Context: An existing system that is heavily based on passing XML around in various forms (XmlDocument, XDocument/XElement, string encoded). We are developing a new component that will talk to the existing system and will have it's own data store of some kind for holding XML for later processing. MongoDB seems like a good fit for the data store but it doesn't have native support for XML, so I'm wondering what good options exist for handling XML in MongoDB.
There are two options that come to mind:
1. Use an XML to JSON converter (for conversion in both directions)
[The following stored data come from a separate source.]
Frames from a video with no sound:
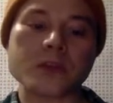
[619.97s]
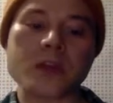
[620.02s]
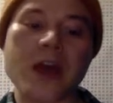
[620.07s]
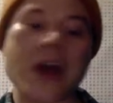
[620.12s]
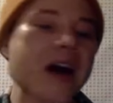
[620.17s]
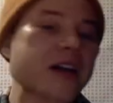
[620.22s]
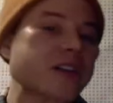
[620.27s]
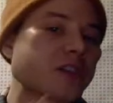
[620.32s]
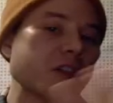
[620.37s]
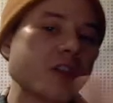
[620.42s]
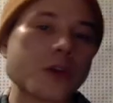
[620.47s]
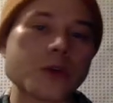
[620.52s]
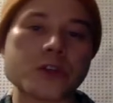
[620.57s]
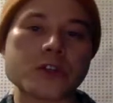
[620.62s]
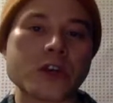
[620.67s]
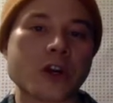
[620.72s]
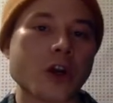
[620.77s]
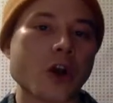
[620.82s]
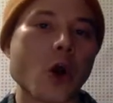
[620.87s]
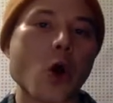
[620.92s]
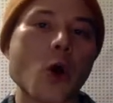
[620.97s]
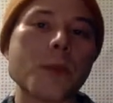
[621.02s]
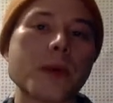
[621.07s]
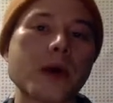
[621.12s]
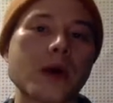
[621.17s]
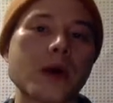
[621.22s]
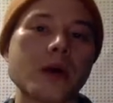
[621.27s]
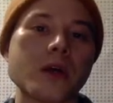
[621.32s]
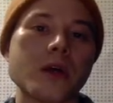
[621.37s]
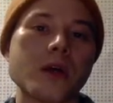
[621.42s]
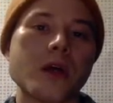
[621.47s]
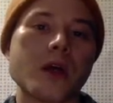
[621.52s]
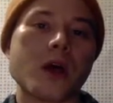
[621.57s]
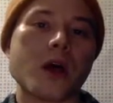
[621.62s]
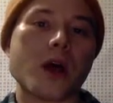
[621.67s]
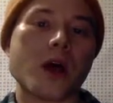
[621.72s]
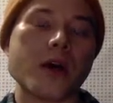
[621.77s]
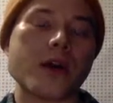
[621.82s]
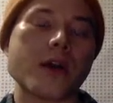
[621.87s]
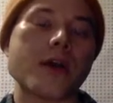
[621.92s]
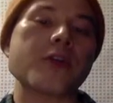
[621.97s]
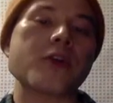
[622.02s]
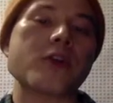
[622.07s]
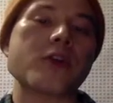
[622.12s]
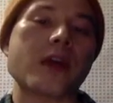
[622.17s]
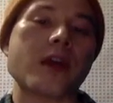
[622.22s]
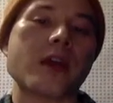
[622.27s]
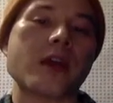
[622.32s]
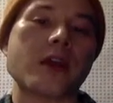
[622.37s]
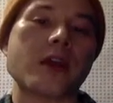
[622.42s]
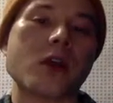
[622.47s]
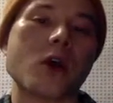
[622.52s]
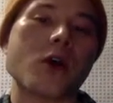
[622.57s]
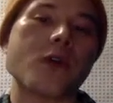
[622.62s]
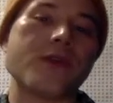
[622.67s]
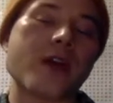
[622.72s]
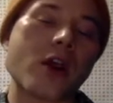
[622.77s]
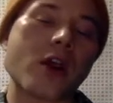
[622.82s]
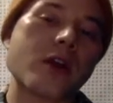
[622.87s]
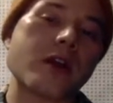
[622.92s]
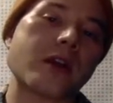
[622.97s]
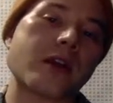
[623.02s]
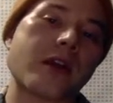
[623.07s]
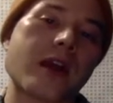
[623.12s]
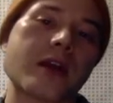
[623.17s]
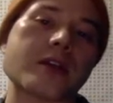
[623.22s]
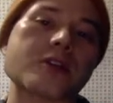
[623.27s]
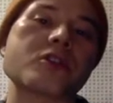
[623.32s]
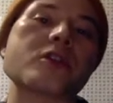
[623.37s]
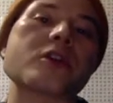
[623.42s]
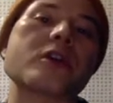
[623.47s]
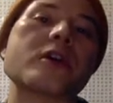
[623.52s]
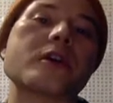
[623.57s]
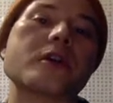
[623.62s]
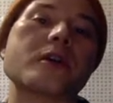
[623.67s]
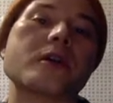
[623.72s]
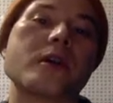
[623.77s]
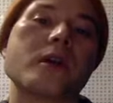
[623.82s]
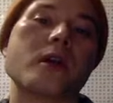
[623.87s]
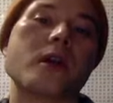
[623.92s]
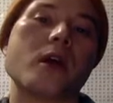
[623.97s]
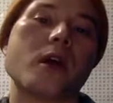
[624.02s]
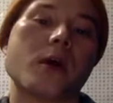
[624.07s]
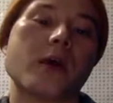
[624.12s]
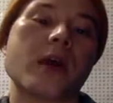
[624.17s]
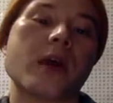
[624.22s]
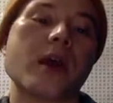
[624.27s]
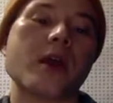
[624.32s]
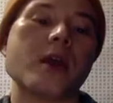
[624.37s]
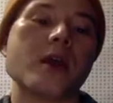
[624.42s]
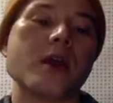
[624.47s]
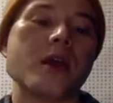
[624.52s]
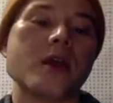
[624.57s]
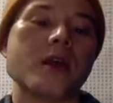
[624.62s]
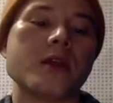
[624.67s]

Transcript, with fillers: osteosarcoma, another getting ovarian cancer, okay?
I believe this will allow querying of the data and the creation on MongoDB indexes. There isn't an immediate need to do lots of querying or lots of different types of querying, but we would at the very least have to do some key based retrieval and maybe one or two queries on the values would be useful (certainly useful to keep that option open).
Is a generic XML-2-JSON converter a good fit here, or would a MongoDB/BSON converter be better?
Are there any specific downsides to converting to JSON/BSON? Could it ever result in loss of information, perhaps whitespace in blocks of element space could get mangled?
2. String (or binary) encode the XML and store it as a BSON byte array.
Pros
- Simple.
Cons
- Data becomes opaque to querying.
Are there additional pros/cons to the above two options? Are there other options available? Is this sane?! (e.g. is there a better fit for this problem than MongoDB?)
=== UPDATE ===
A working demo that uses Newtonsoft.Json for the XML to JSON conversion...
XElement fooElem = XElement.Load("foo.xml");
// Note. I used Formatting.Indented to make the JSON easily readable for debug purposes, otherwise it just adds unnecessary whitespace characters.
string jsonStr = JsonConvert.SerializeXNode(fooElem, Formatting.Indented);
BsonDocument bsonDoc = BsonDocument.Parse(jsonStr);
From there you can just call MongoDB as usual, e.g.:
await collection.InsertOneAsync(bsonDoc);
This is probably an OK/acceptable solution in my particular case, but more generally it has the overhead of converting to and then parsing a JSON string, which is unnecessary work. Ideally we would go from XElement direct to a BsonDocument.